Falta ainda medicamentos básicos para os presos. “Parece bobagem, mas, se você tem uma dor de dente, você vai na farmácia e compra um remédio. Mas ali ele está preso e não tem o medicamento. Isso vira um problema, potencializado pela superlotação, pela alimentação cada vez mais escassa e pelo medo do coronavírus”, diz. “Sem recurso técnico, tem que fazer uso da força.”

OUTRO LADO

Em nota, a SAP (Secretaria da Administração Penitenciária) de São Paulo, sob gestão de João Doria (PSDB), afirma que vem tomando medidas no combate à Covid-19 dentro das penitenciárias, como o reforço da limpeza das unidades e da distribuição de material de higiene aos presos, como álcool em gel, sabonete e papel higiênico.

Além disso, houve a suspensão de atividades coletivas, e a pasta diz estar fazendo busca ativa para casos similares à doença e monitoramento dos grupos de risco. Também tem restringido a entrada de qualquer pessoa fora do grupo de funcionários.

A entrega do jumbo está ocorrendo normalmente, segundo a secretaria.

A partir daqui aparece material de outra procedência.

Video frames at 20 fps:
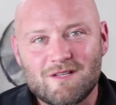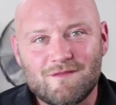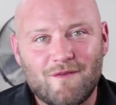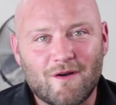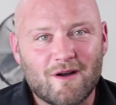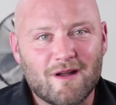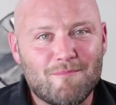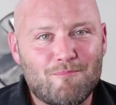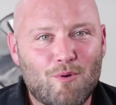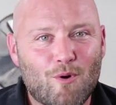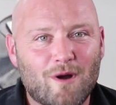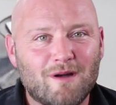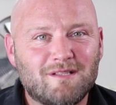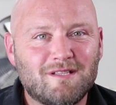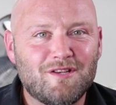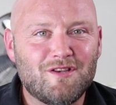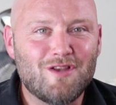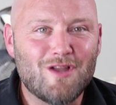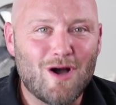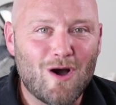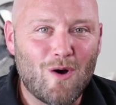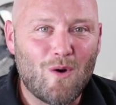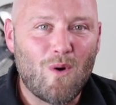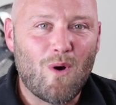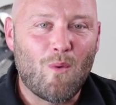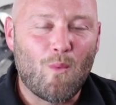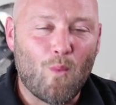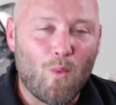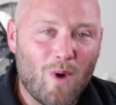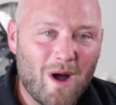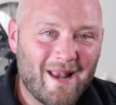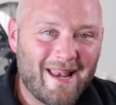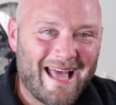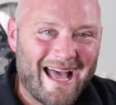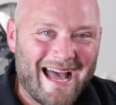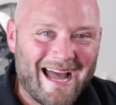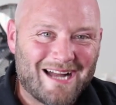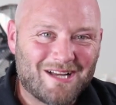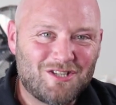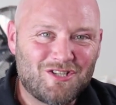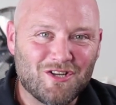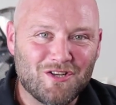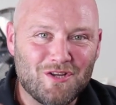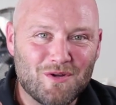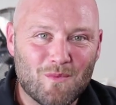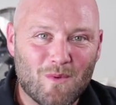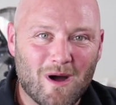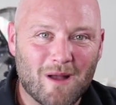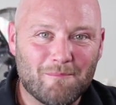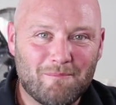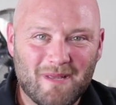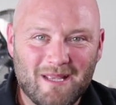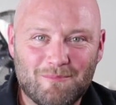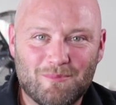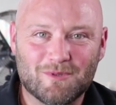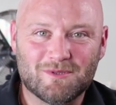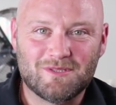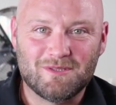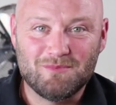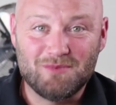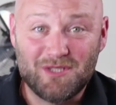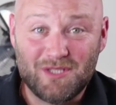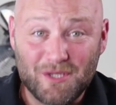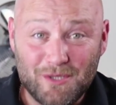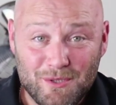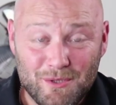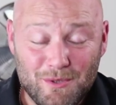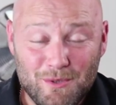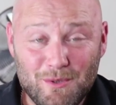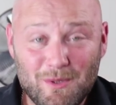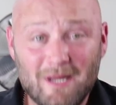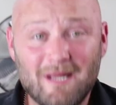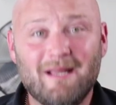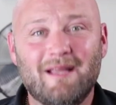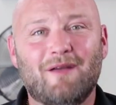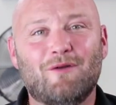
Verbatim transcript: it's very important to know what action you want people to do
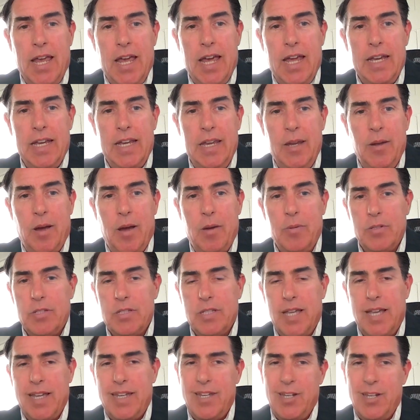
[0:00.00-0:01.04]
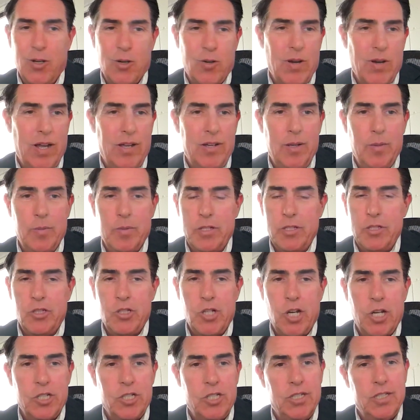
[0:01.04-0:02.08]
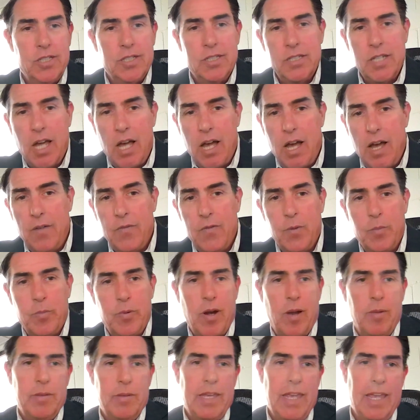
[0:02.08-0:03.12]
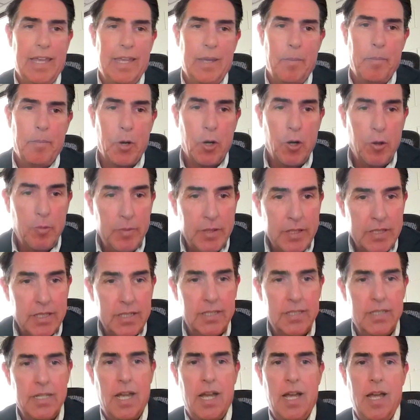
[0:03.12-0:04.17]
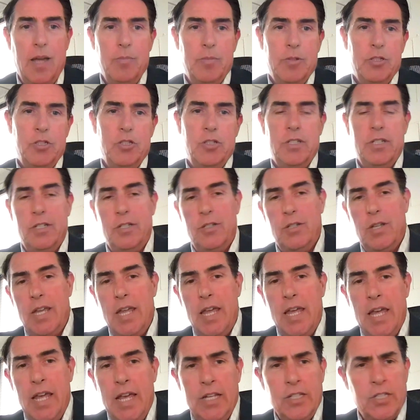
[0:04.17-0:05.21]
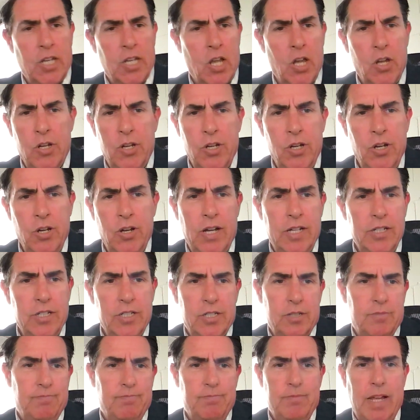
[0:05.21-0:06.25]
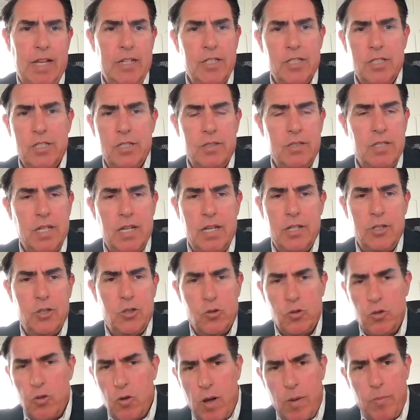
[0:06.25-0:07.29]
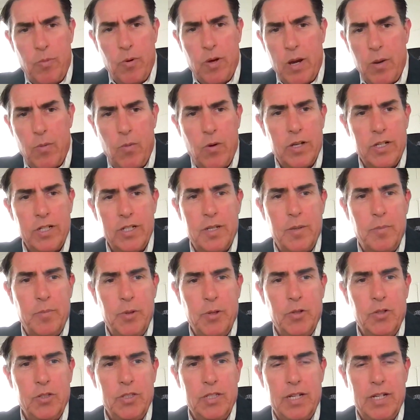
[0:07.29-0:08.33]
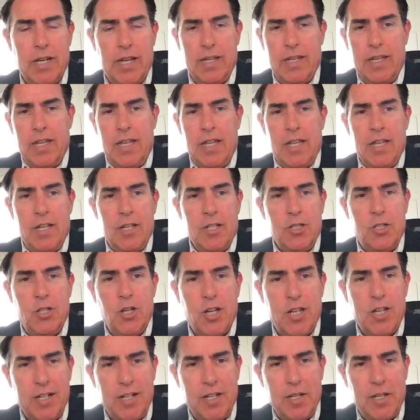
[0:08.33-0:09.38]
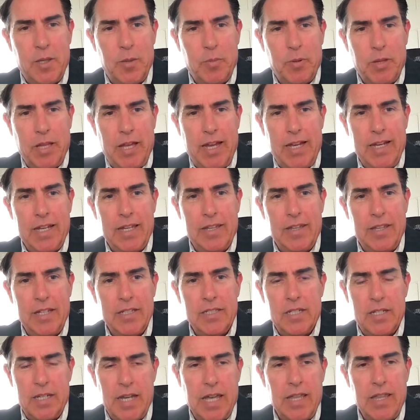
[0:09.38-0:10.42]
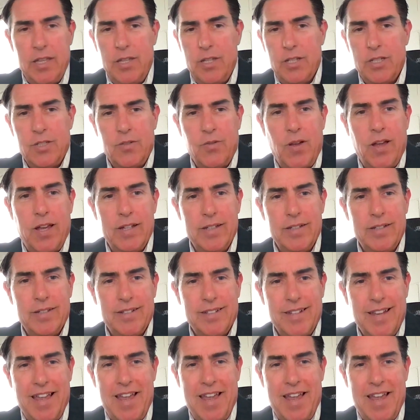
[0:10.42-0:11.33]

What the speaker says: And I was like, ground up construction is tough. You probably can't get permits in time. Plus he's like, oh, no. I just drew up what I wanted to build and I took it into the planning and they said, yeah, that looks fine.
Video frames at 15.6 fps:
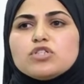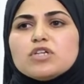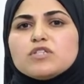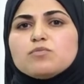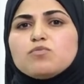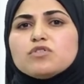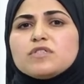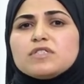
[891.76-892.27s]

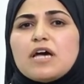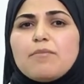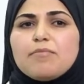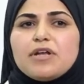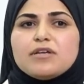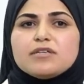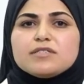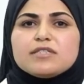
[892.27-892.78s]
just put
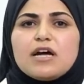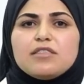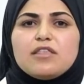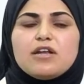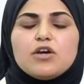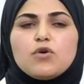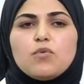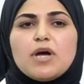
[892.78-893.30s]
sample inside the
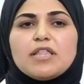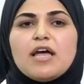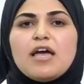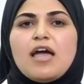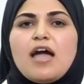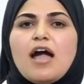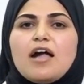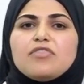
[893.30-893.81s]
liquid,
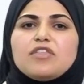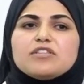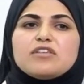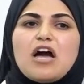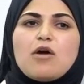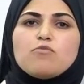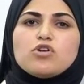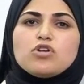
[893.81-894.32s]
and the
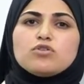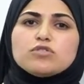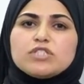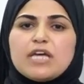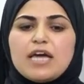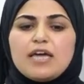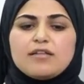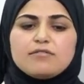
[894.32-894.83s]
time when you
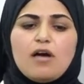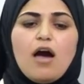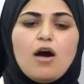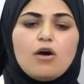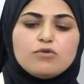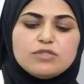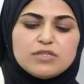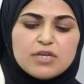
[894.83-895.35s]
take it
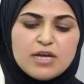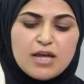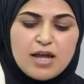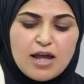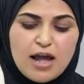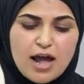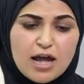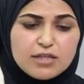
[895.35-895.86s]
out.
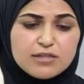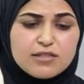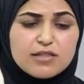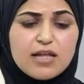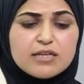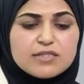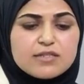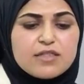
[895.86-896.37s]
And
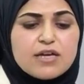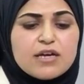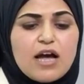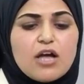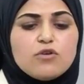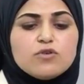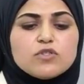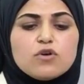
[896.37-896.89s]
last thing, I
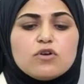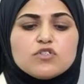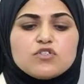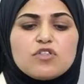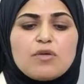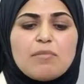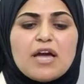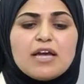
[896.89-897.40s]
use
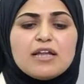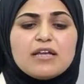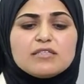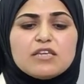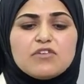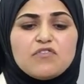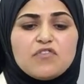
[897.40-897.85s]
also the magnetic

As razões para a falha podem ser: encomendas fora das especificações, endereço divergente do declarado no cadastro, remetente não listado no rol de visitantes, remetente excluído ou suspenso do rol de visitas.

Os servidores com suspeita da doença estão sendo afastados. Até o momento, 56 foram mandados para o isolamento em casa. Um servidor foi confirmado com a Covid-19.

Os presos que entram no sistema prisional têm passado por quarentena e há agora horários alternados no uso do refeitório e manutenção da distância recomendada entre as pessoas, ainda segundo a SAP.

“Todos os custodiados que apresentem sintomas de quaisquer enfermidades que possam se assemelhar à Covid-19 têm acompanhamento das equipes de saúde, são isolados preventivamente e mantidos em quarentena”, diz a secretaria.